------ Dataset excerpts

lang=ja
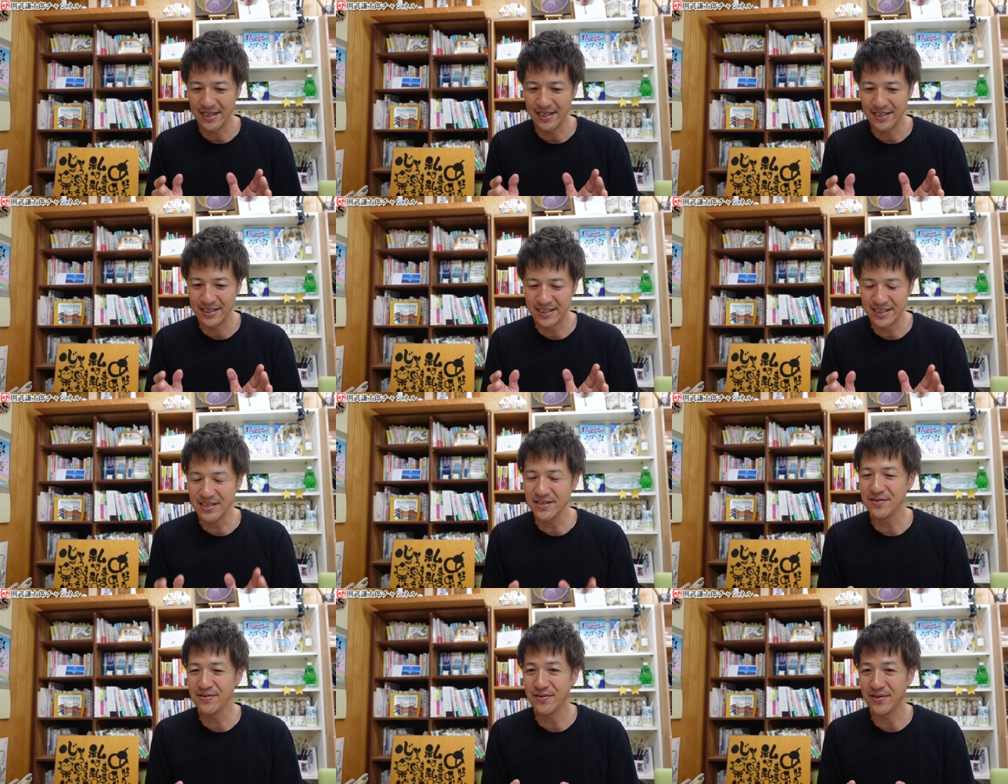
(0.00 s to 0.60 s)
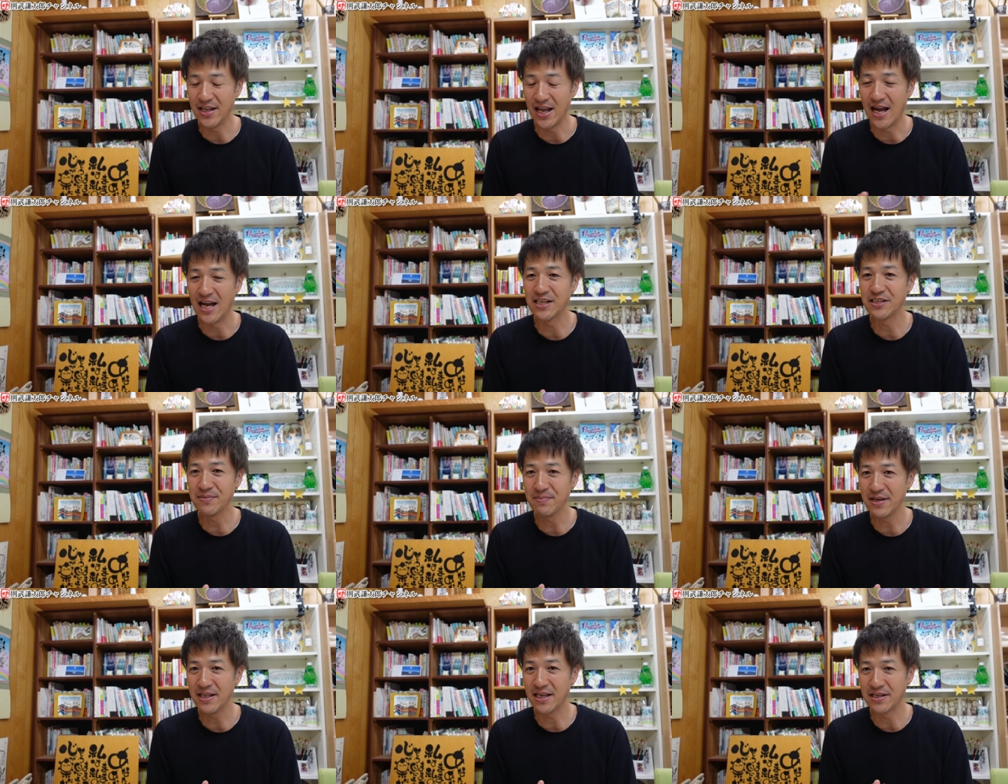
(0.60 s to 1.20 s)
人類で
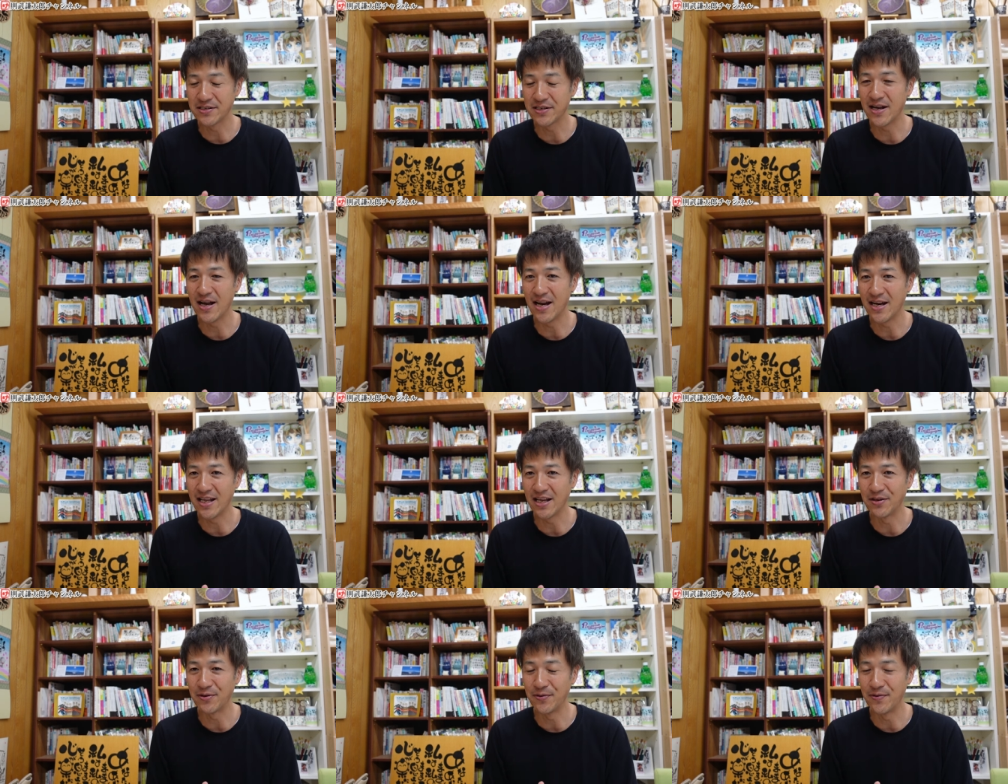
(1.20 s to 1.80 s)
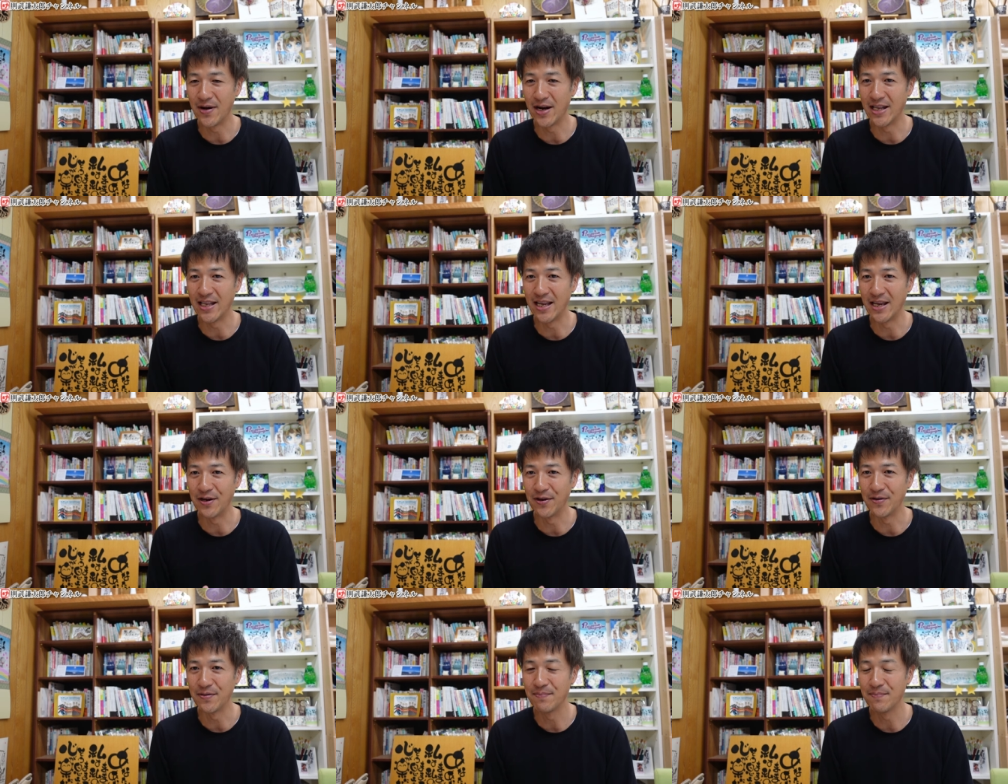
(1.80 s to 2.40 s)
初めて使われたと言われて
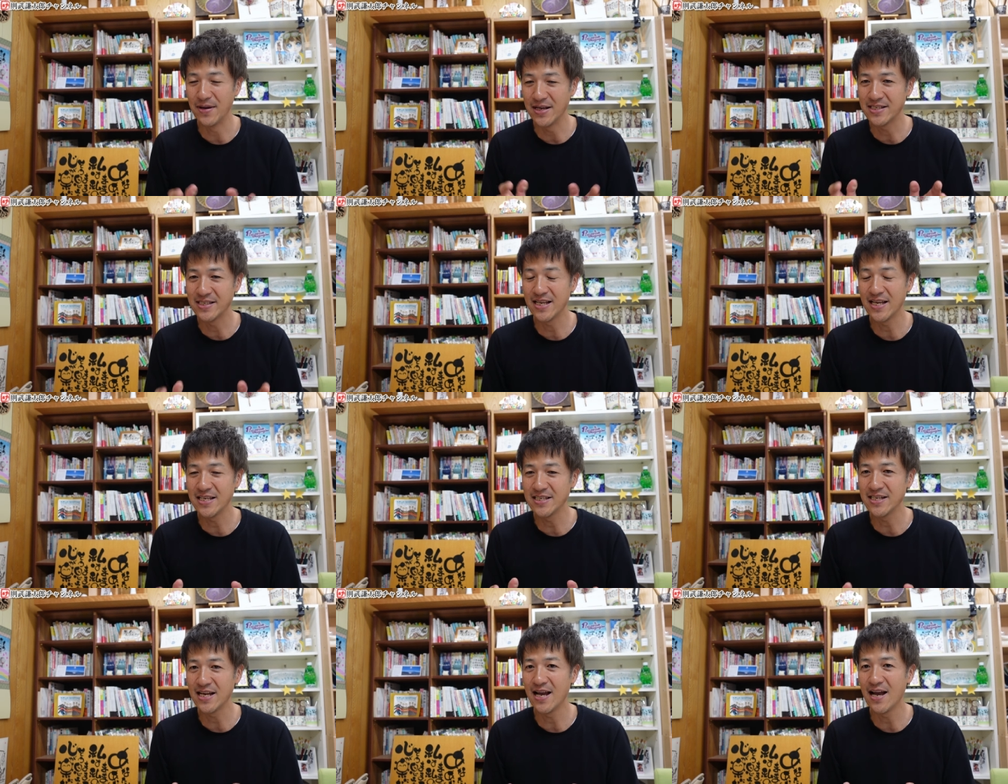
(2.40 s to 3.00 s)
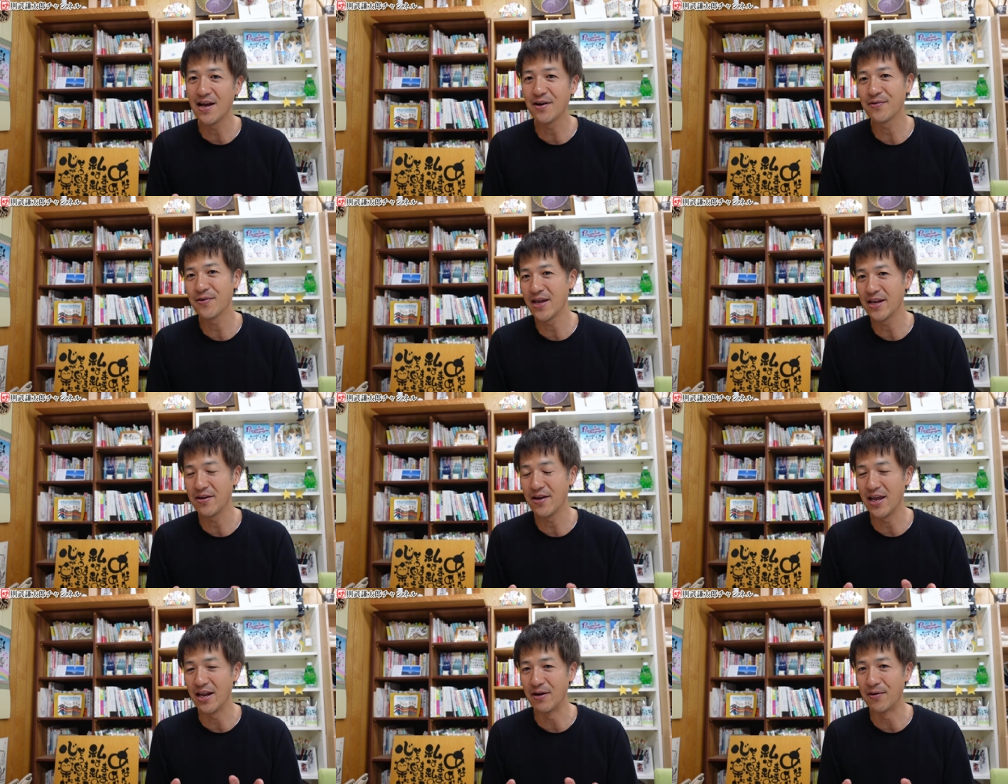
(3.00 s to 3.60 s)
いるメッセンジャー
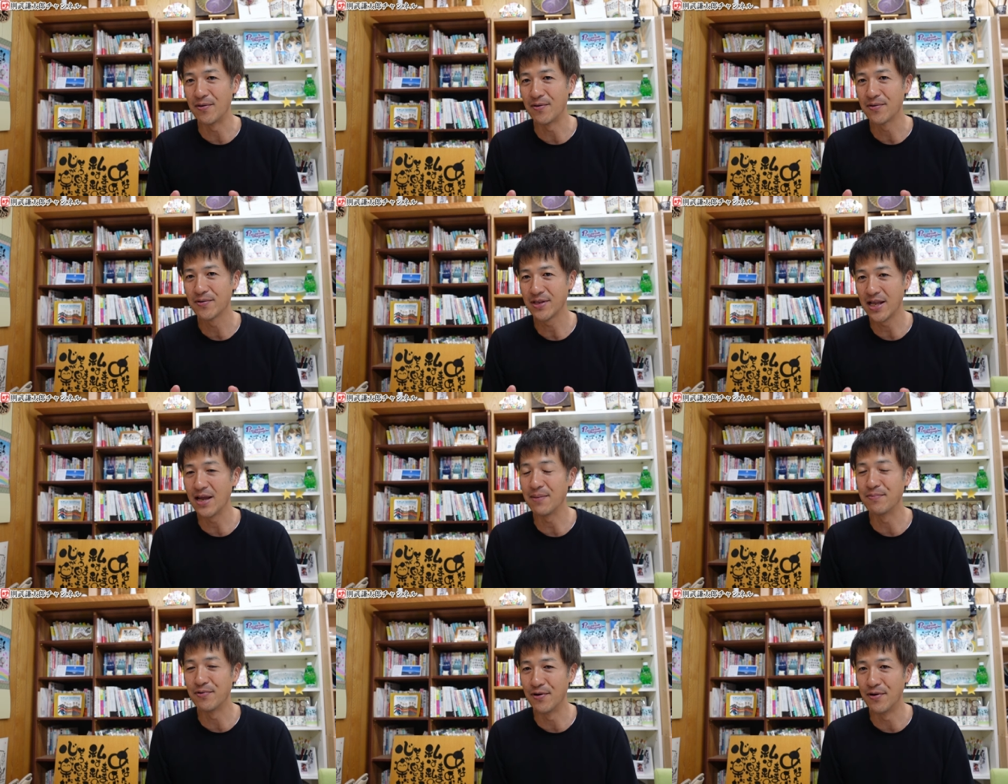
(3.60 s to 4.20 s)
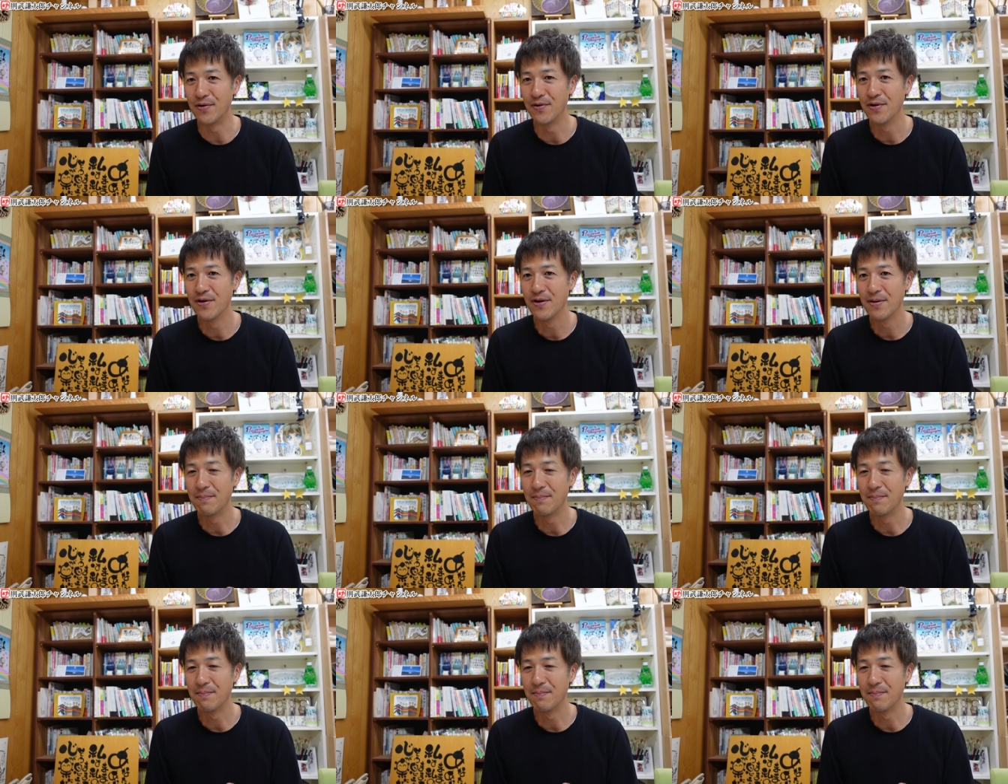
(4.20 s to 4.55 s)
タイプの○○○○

------------

Problem statement
Print every record above exactly as written, leaving out the pictures.

Task response
lang=ja
(0.00 s to 0.60 s)
(0.60 s to 1.20 s)
人類で
(1.20 s to 1.80 s)
(1.80 s to 2.40 s)
初めて使われたと言われて
(2.40 s to 3.00 s)
(3.00 s to 3.60 s)
いるメッセンジャー
(3.60 s to 4.20 s)
(4.20 s to 4.55 s)
タイプの○○○○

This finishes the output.